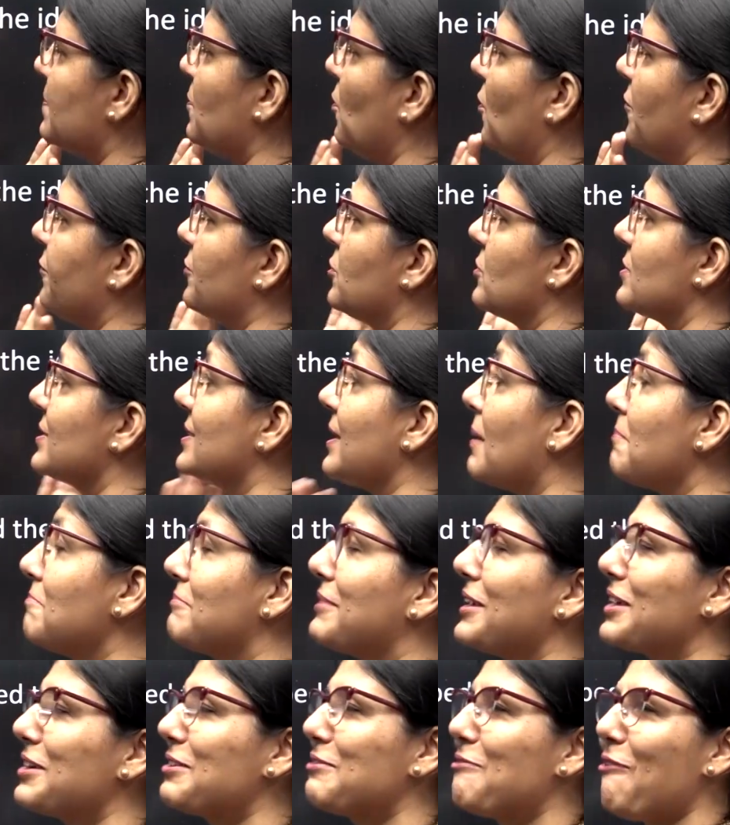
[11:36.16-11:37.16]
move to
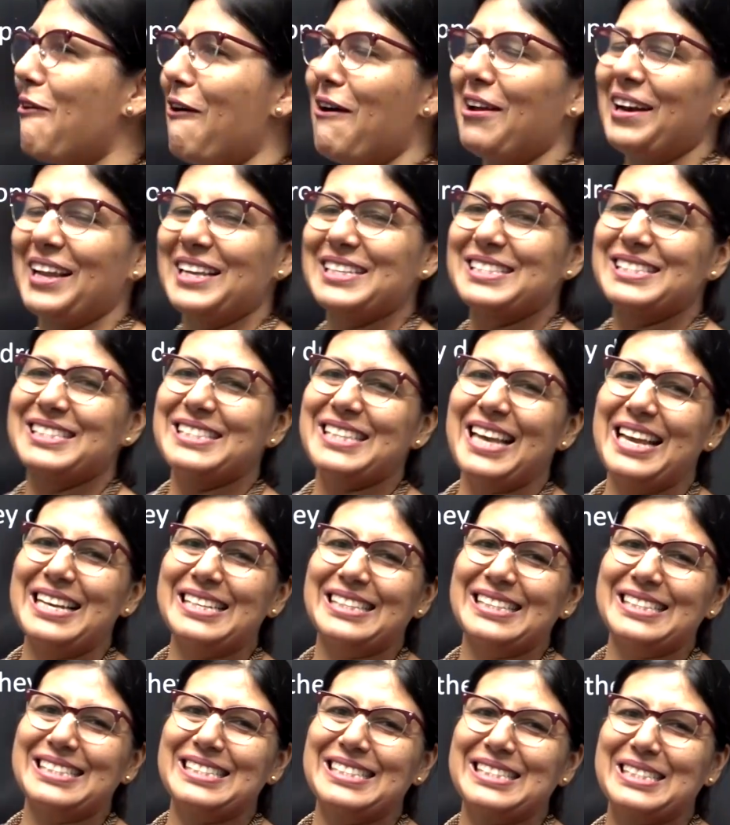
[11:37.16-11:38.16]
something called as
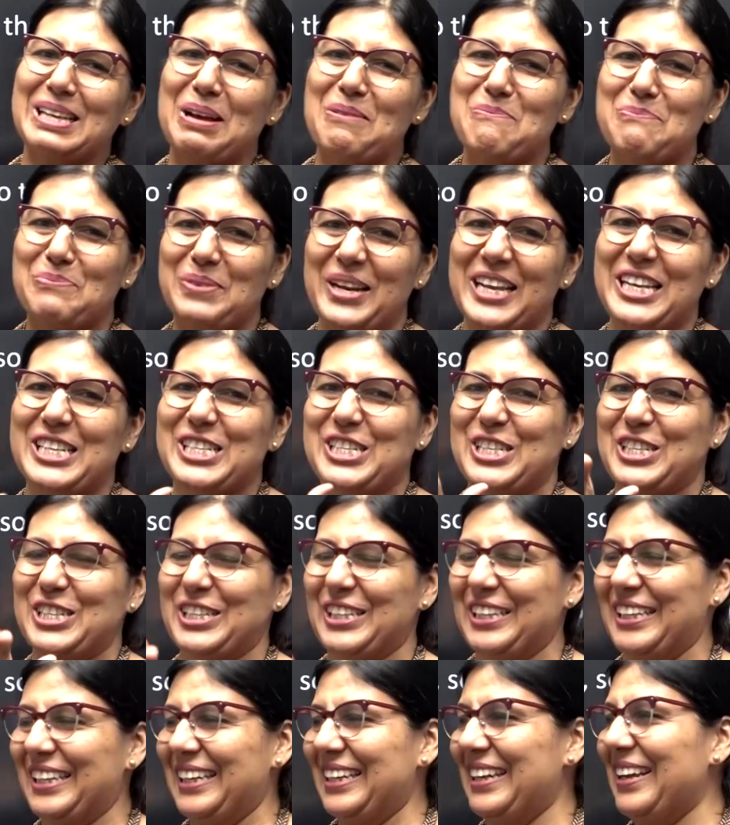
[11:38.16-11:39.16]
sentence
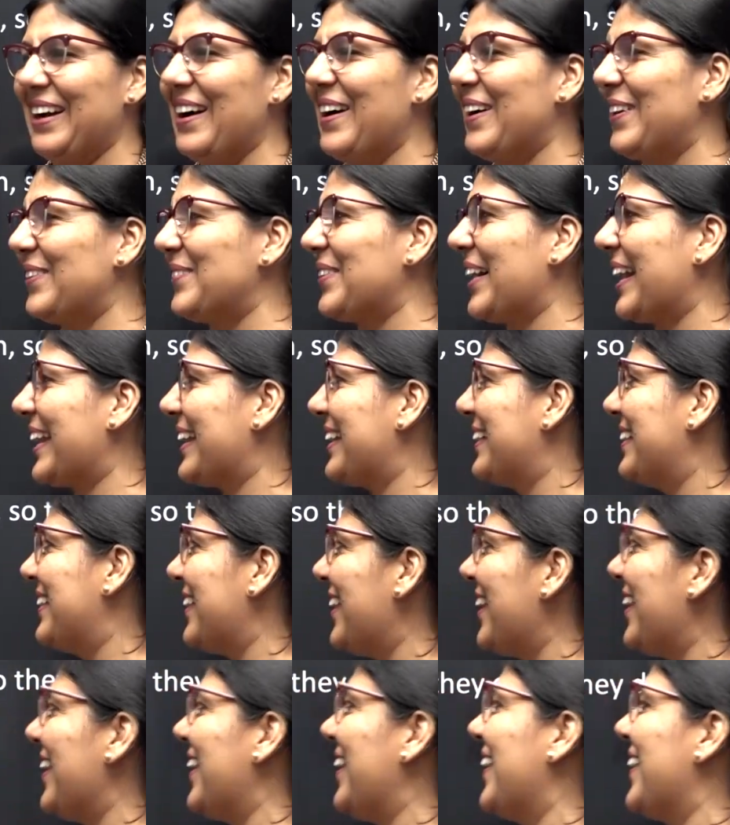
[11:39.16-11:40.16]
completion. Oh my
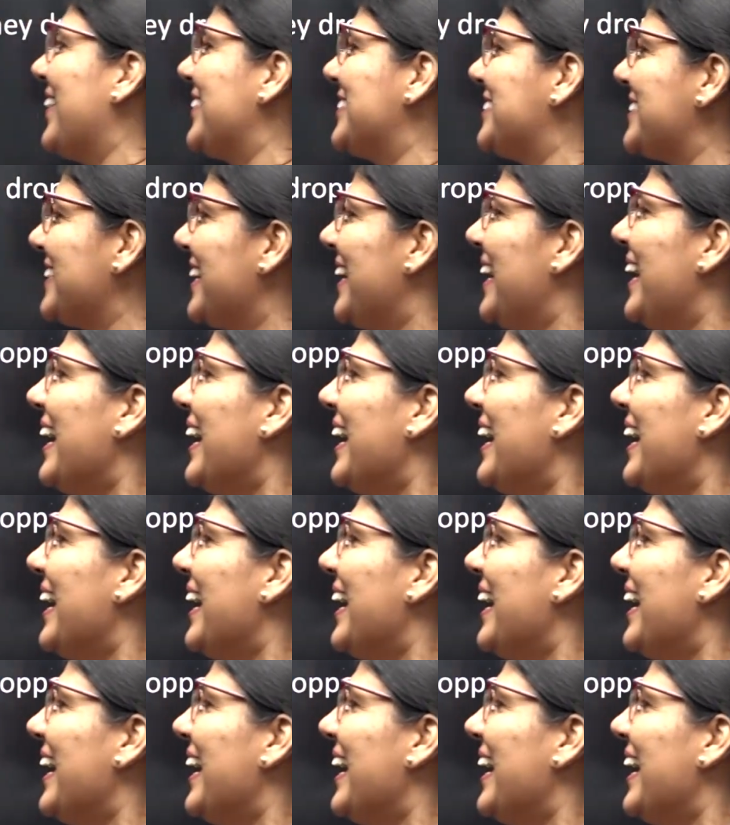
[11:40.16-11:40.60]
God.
--
§ What you have to do:
If a record holds a picture, leave the picture out and copy the rest exactly.

§ Answer box:
[11:36.16-11:37.16]
move to
[11:37.16-11:38.16]
something called as
[11:38.16-11:39.16]
sentence
[11:39.16-11:40.16]
completion. Oh my
[11:40.16-11:40.60]
God.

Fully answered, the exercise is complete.